[[ Record extracts, beginning ]]

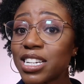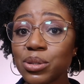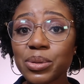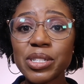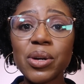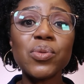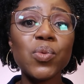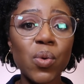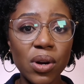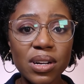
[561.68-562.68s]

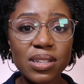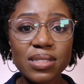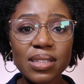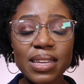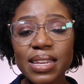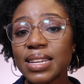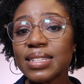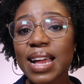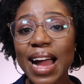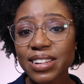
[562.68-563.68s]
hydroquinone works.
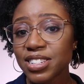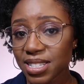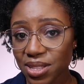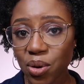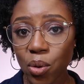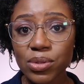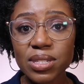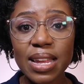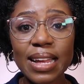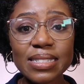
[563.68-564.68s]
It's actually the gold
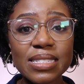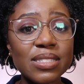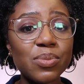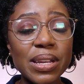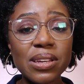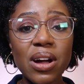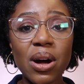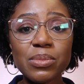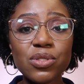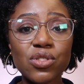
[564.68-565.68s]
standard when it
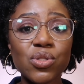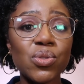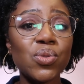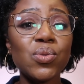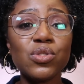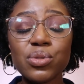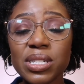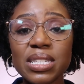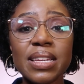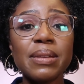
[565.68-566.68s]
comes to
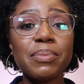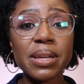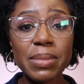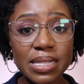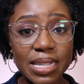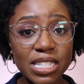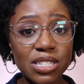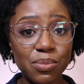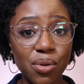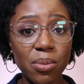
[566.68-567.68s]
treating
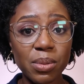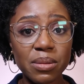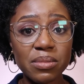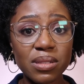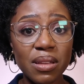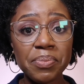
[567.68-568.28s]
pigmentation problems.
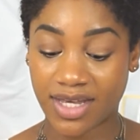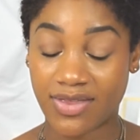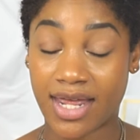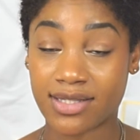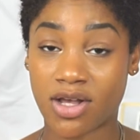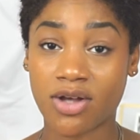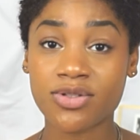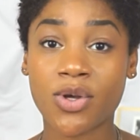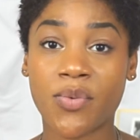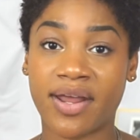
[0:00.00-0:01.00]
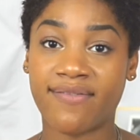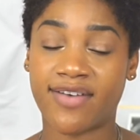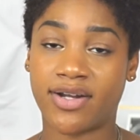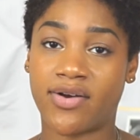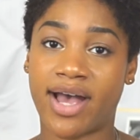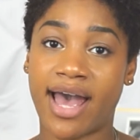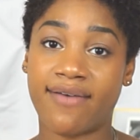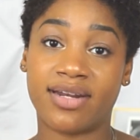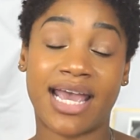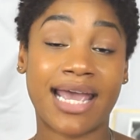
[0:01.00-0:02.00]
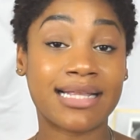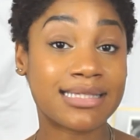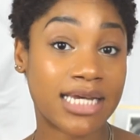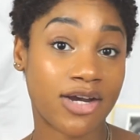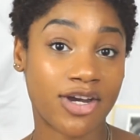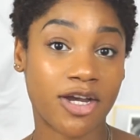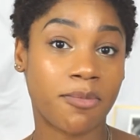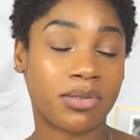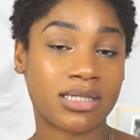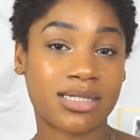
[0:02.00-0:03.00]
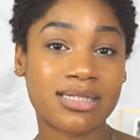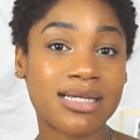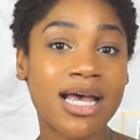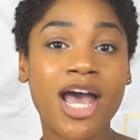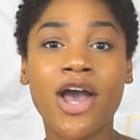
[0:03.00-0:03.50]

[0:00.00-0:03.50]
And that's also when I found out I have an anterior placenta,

[[ Record extracts, end ]]
[[ Record extracts, beginning ]]

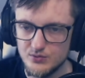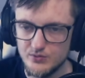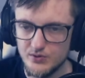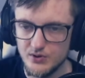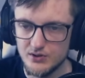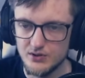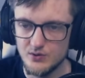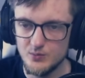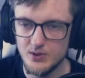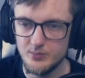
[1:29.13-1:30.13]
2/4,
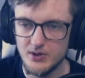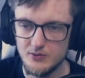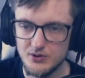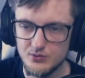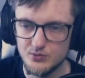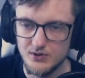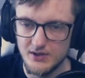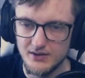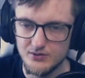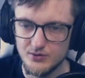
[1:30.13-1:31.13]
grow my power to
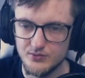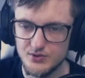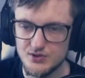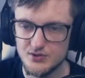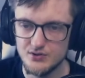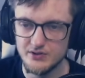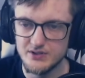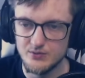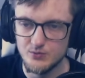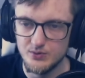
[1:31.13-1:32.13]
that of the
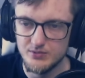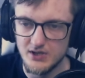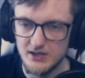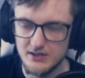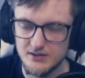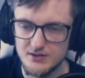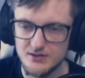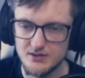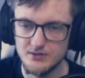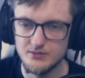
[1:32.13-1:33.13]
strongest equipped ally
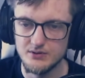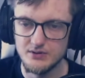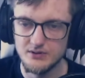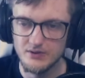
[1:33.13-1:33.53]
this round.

[[ Record extracts, end ]]
[[ Record extracts, beginning ]]

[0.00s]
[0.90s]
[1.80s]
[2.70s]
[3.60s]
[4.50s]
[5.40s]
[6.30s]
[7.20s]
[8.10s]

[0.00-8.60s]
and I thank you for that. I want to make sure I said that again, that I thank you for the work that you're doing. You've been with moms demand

[[ Record extracts, end ]]

Above are the records; return the lines in them from the one with "[563.68-564.68s]" to the one with "[0:03.00-0:03.50]", inclusive, exactly and without images.

• **Response to the exercise**:
[563.68-564.68s]
It's actually the gold
[564.68-565.68s]
standard when it
[565.68-566.68s]
comes to
[566.68-567.68s]
treating
[567.68-568.28s]
pigmentation problems.
[0:00.00-0:01.00]
[0:01.00-0:02.00]
[0:02.00-0:03.00]
[0:03.00-0:03.50]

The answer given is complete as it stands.